[Saved data entries]
▼

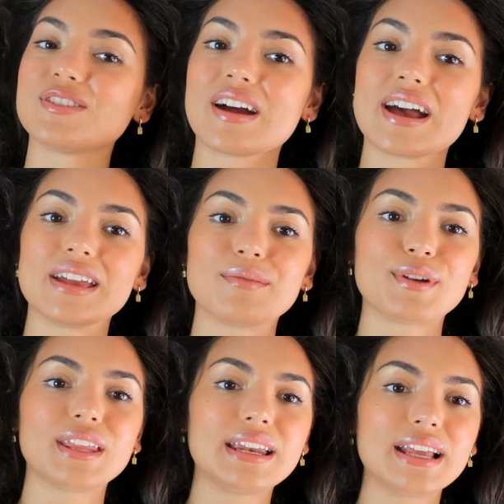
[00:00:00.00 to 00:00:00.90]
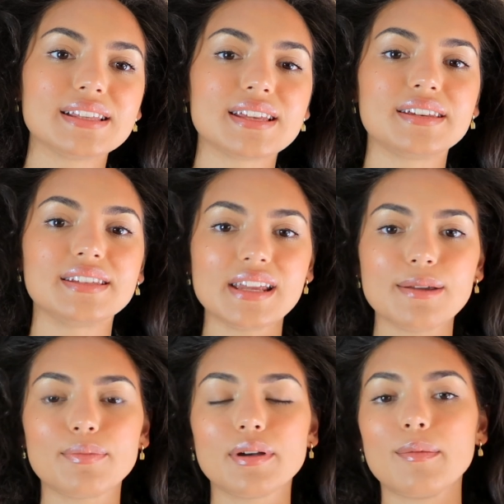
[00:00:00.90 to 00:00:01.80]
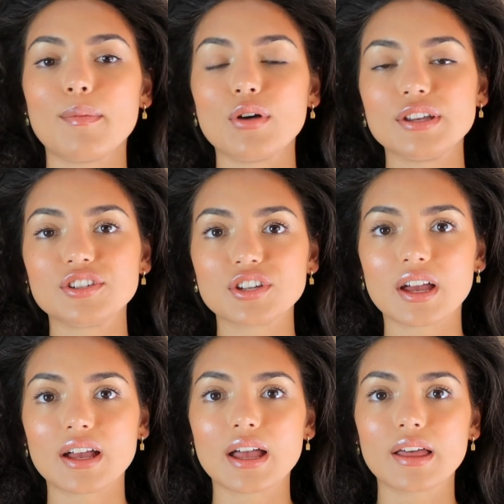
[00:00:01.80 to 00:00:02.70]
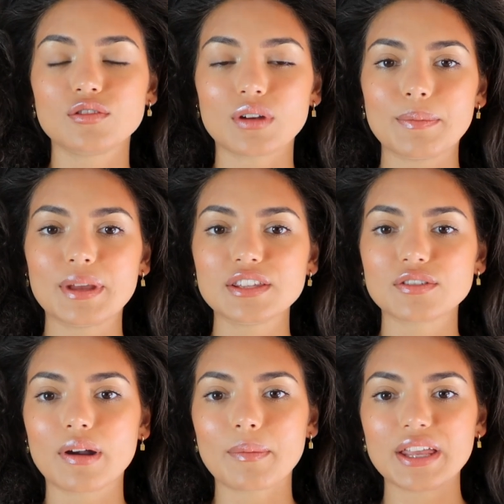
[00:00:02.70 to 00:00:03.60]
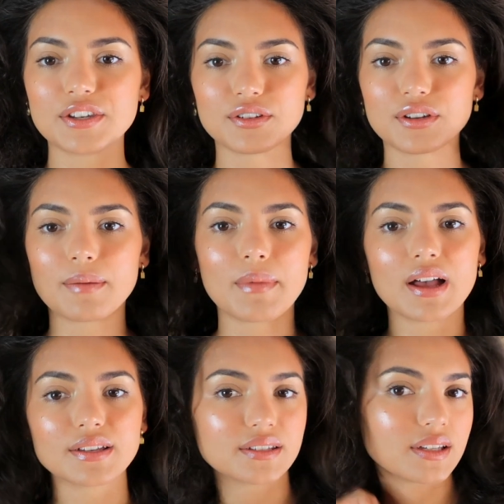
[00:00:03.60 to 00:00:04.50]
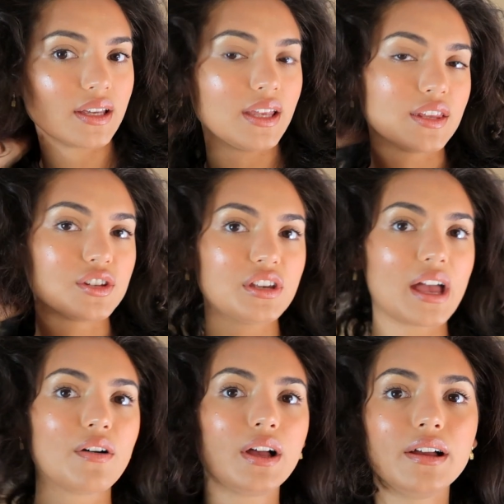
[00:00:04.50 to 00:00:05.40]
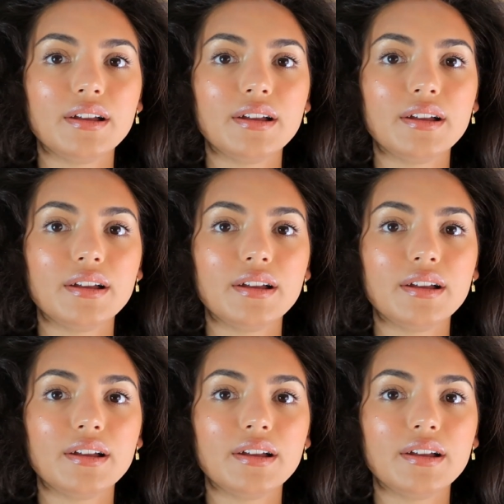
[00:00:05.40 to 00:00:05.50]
dry, it really needs a deep moisture treatment, so I might do a mask in the shower.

▲

YOUR INSTRUCTIONS
No pictures belong in the copy; output every record exactly.

SOLUTION BELOW
[00:00:00.00 to 00:00:00.90]
[00:00:00.90 to 00:00:01.80]
[00:00:01.80 to 00:00:02.70]
[00:00:02.70 to 00:00:03.60]
[00:00:03.60 to 00:00:04.50]
[00:00:04.50 to 00:00:05.40]
[00:00:05.40 to 00:00:05.50]
dry, it really needs a deep moisture treatment, so I might do a mask in the shower.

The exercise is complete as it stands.